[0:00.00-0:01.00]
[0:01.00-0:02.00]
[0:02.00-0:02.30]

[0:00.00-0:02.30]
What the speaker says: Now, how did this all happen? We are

|---|

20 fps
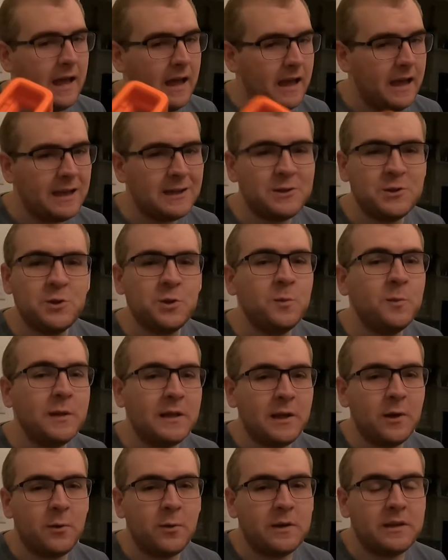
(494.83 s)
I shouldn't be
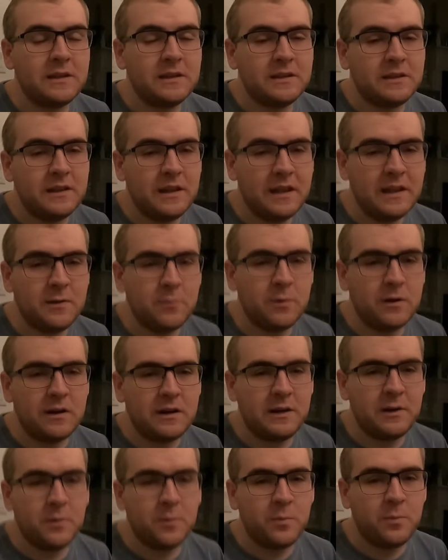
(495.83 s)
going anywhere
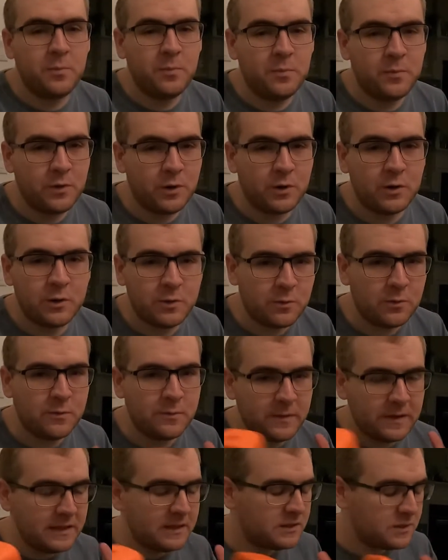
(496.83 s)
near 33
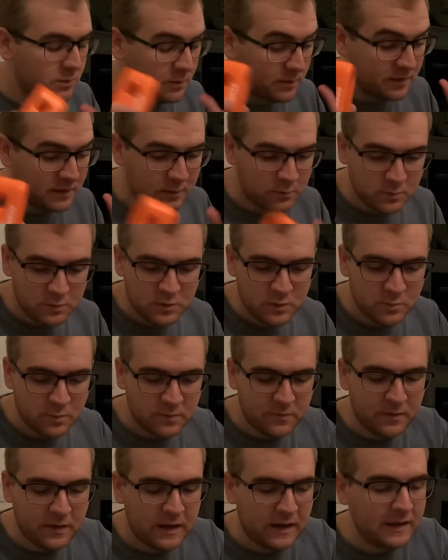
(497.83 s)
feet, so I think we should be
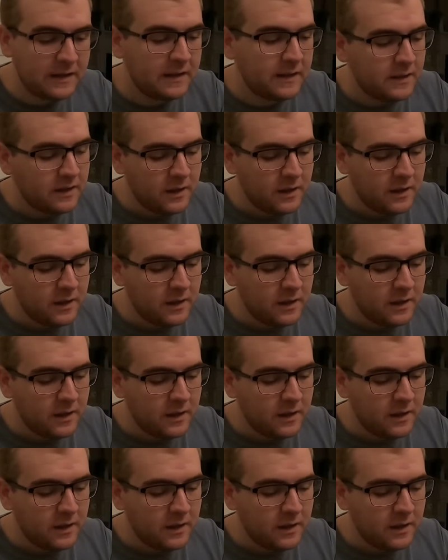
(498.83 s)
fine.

|---|

Please output the lines of the listing above that fall in the stretch from the one with "[0:00.00-0:01.00]" through the one with "What the speaker", exactly and only those.

Answer space:
[0:00.00-0:01.00]
[0:01.00-0:02.00]
[0:02.00-0:02.30]

[0:00.00-0:02.30]
What the speaker says: Now, how did this all happen? We are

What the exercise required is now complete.